→ **AIM OF THE TASK**:
Leave out the pictures and repeat exactly the lines from the one containing "[7:24.03-7:25.03]" through the end of the records.

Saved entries

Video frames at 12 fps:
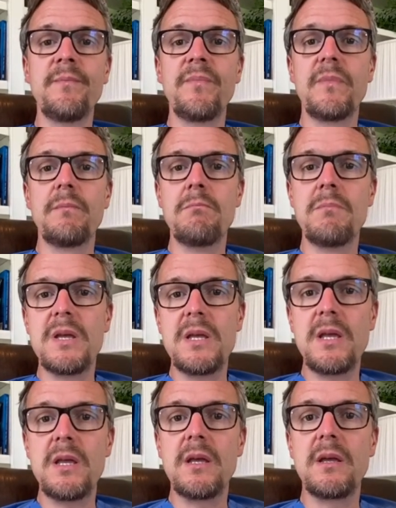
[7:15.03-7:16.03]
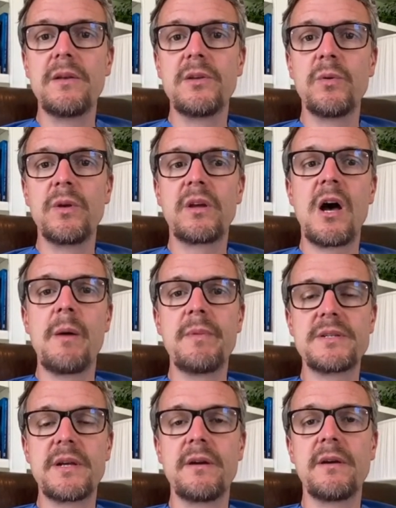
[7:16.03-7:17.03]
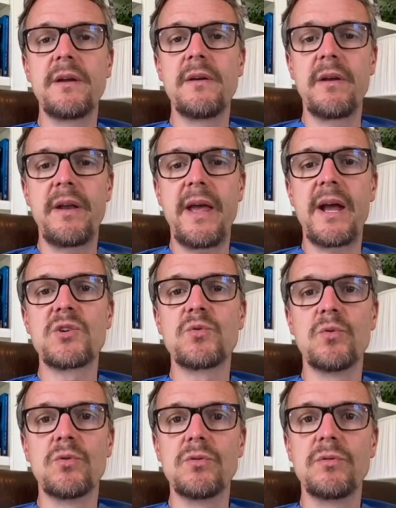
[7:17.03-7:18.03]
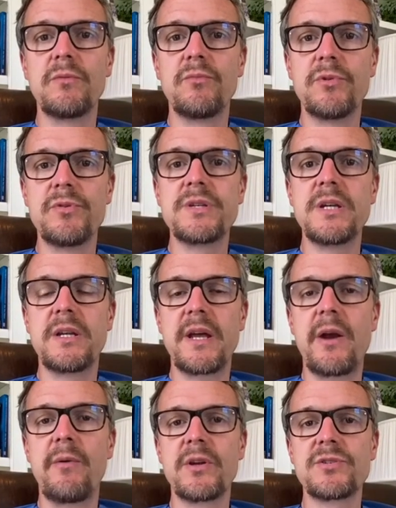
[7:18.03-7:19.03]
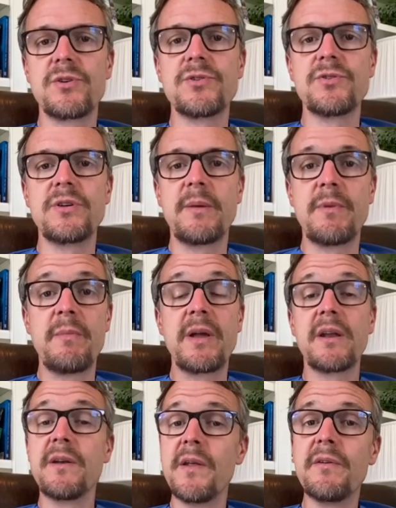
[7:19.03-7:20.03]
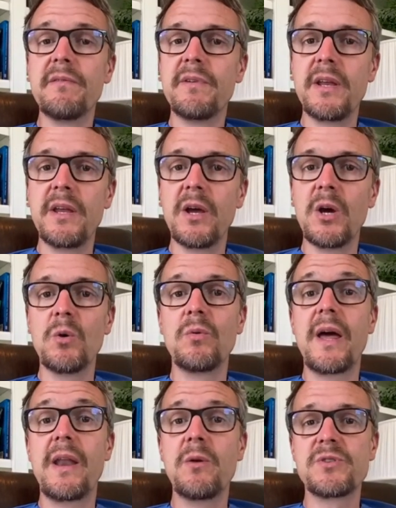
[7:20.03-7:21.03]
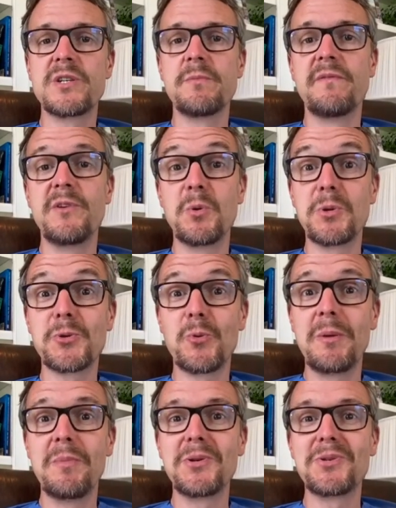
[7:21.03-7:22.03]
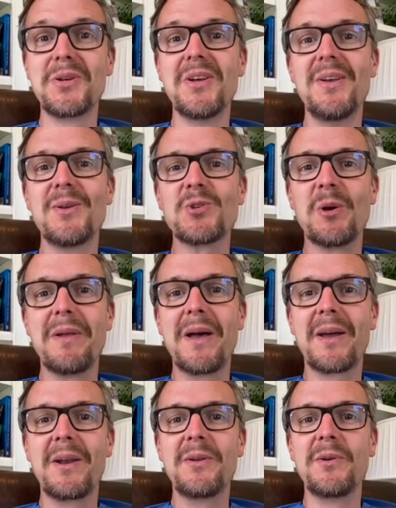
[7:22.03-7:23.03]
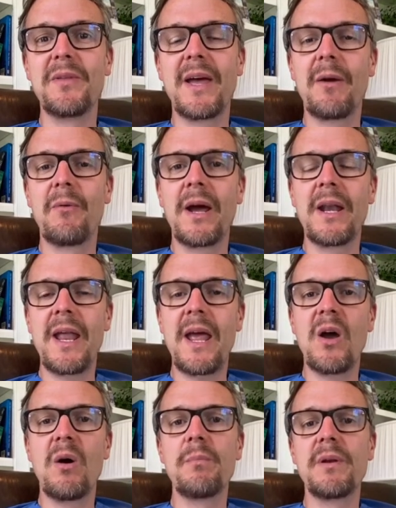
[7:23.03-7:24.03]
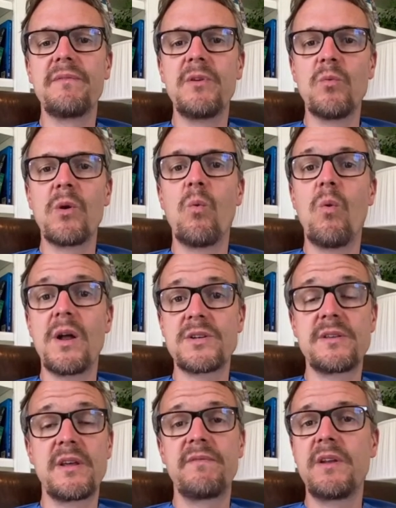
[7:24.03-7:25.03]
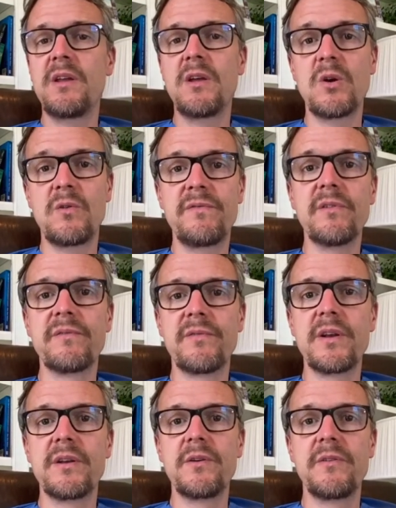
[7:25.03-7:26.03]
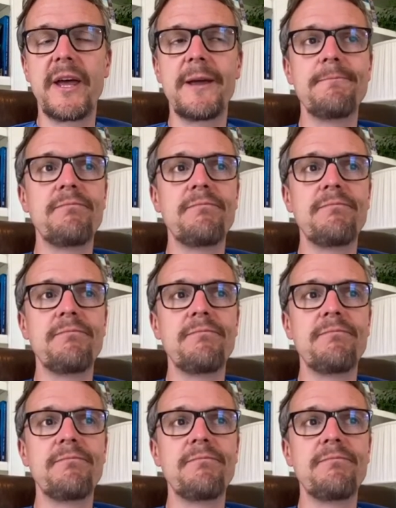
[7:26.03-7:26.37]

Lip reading: me doing commentary on an actual routine cataract surgery, I'm going to make another video. I know some of you are squeamish, so I'm not going to do that right now. But if you want to watch that video, feel free to do that.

→ **EXERCISE ANSWER**:
[7:24.03-7:25.03]
[7:25.03-7:26.03]
[7:26.03-7:26.37]

Lip reading: me doing commentary on an actual routine cataract surgery, I'm going to make another video. I know some of you are squeamish, so I'm not going to do that right now. But if you want to watch that video, feel free to do that.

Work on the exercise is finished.